聽到我的話語,布魚方纔想起這事兒來,趕忙將那小玉兒解開束縛,又給她渡氣,將其叫醒。
布魚在這邊手忙腳亂,而旁邊的張勵耘低頭一瞧,笑了:“我剛纔還在想到底是什麼樣的女孩兒,能夠讓布魚神魂顛倒,捨命相救,現在瞧見,果然是俏生生的一軟妹子,如此倒也不負我們一番心血,哈哈。”
布魚那張憨厚老實的臉頓時就憋得通紅,吃吃說道:“我、我對她沒那個意思,我只是、只是看她有點兒同病相憐而已……”
他越是拘束緊張,大家越笑得恣意,搞得布魚恨不得一頭栽進水裡,不再出來。
好在沒一會兒,那小玉兒卻是醒了過來,睜眼瞧見布魚,頓時出聲喊道:“布魚哥,你快走,我……”
喊了幾句,她方纔注意到周圍情形,閉上了嘴脣,而布魚則跟她解釋道:“你莫怕,我老大帶人過來了,那些壞人,已經被我們給趕跑了——莫怕啊!”
布魚跟她三言兩語解釋清楚,小玉兒慌忙站起來,朝着我施禮,懊惱地說起自己到底還是有些大意,幾經警告,都沒有注意,結果勞師動衆,實在不應該。
這小妹兒知書達理,倒是個有趣的小娘子,我笑了笑,指着布魚道:“你要謝,便多謝他,大夥兒都是衝着他的面子過來的。”
我這般說,那小玉兒又衝布魚行禮,而旁邊衆人皆用曖昧的笑容盯着布魚,弄得他無地自容,滿面紅布。
一番折騰,快艇終於在凌晨三點多回到了舟山本島,我讓布魚安排好這姑娘,然後讓衆人回返。

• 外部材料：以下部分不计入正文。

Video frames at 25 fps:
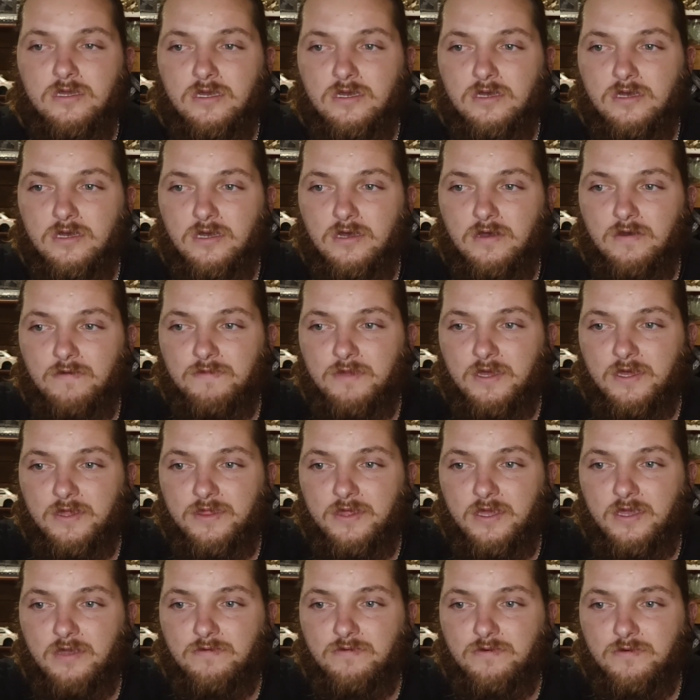I'm not
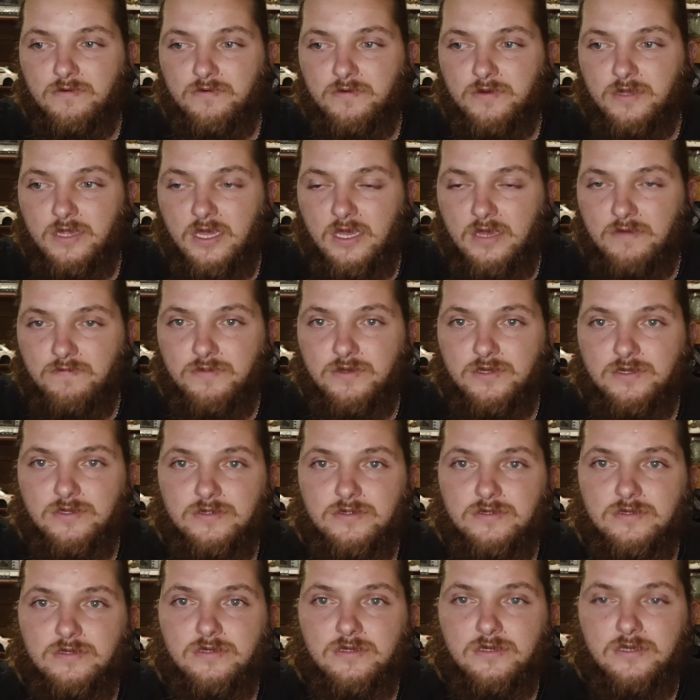thankful for that, but
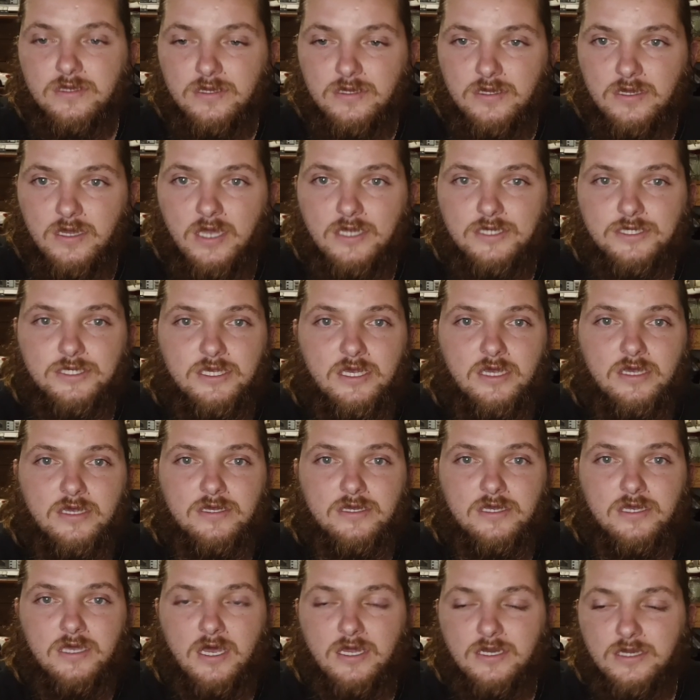actually I
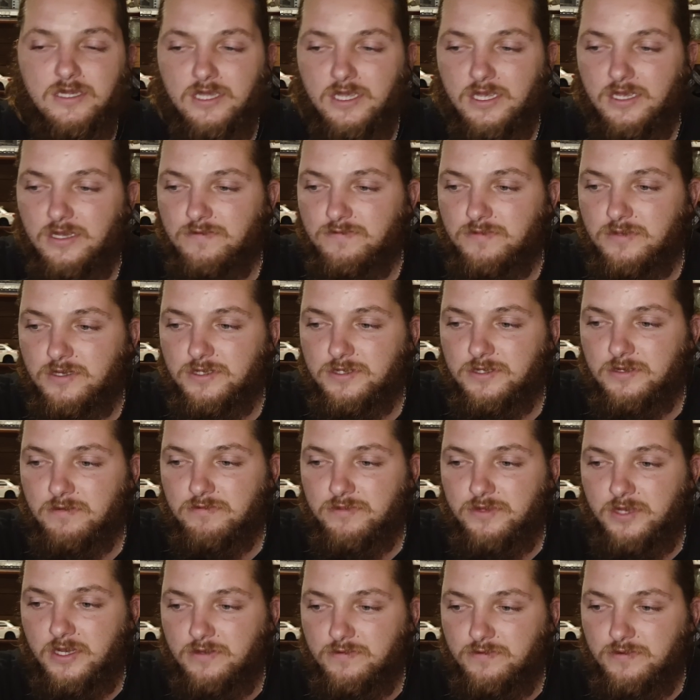kind of am, because I'm
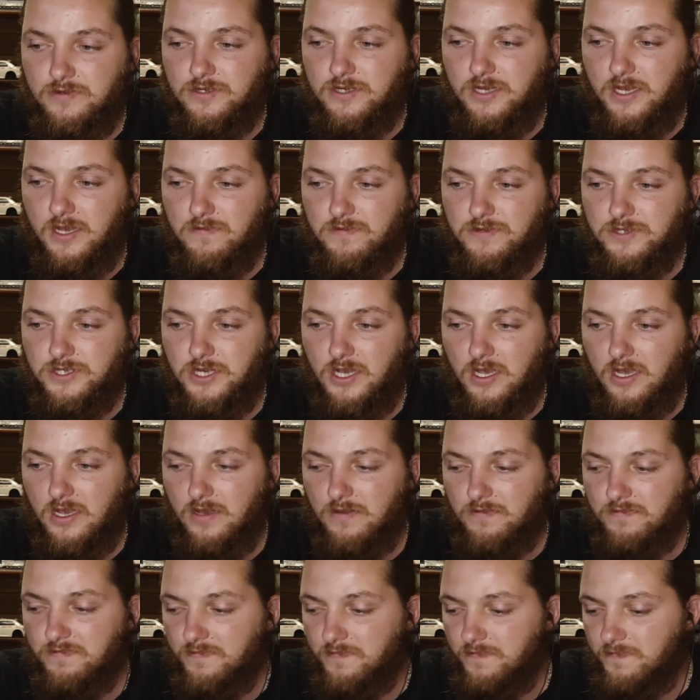thankful to have a
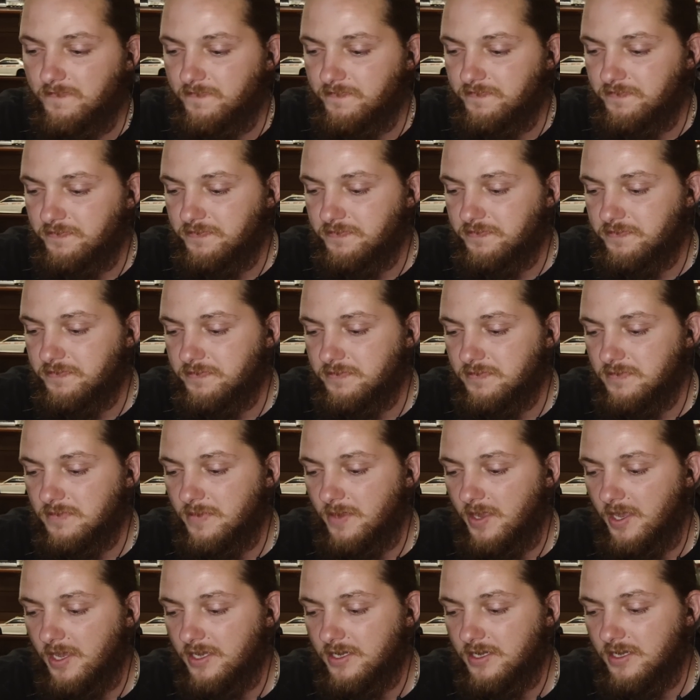job.
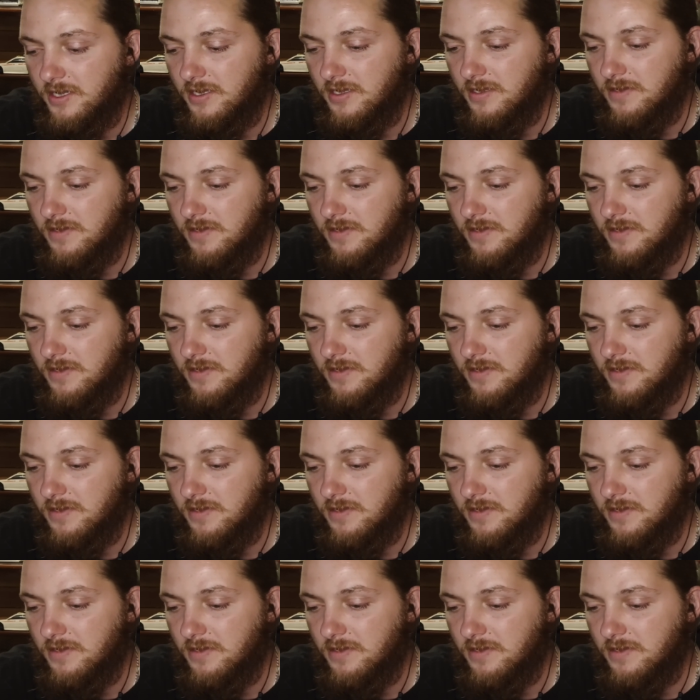And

至於民顧委,我相信有了今夜這一次,黃天望應該沒臉再來打主意了。
頗多疲憊,一覺次日中午,我醒來之後,接到消息,說民顧委的人已經離開,倒是沒有跟我們再碰面。
而稍後,我又接到了兩個壞消息,一是那彌勒的屍首,居然不翼而飛;另外一件事情,則是從慈航別院手中移交而來的邪靈教陸一,那小子居然再一次成功逃遁,不知蹤影。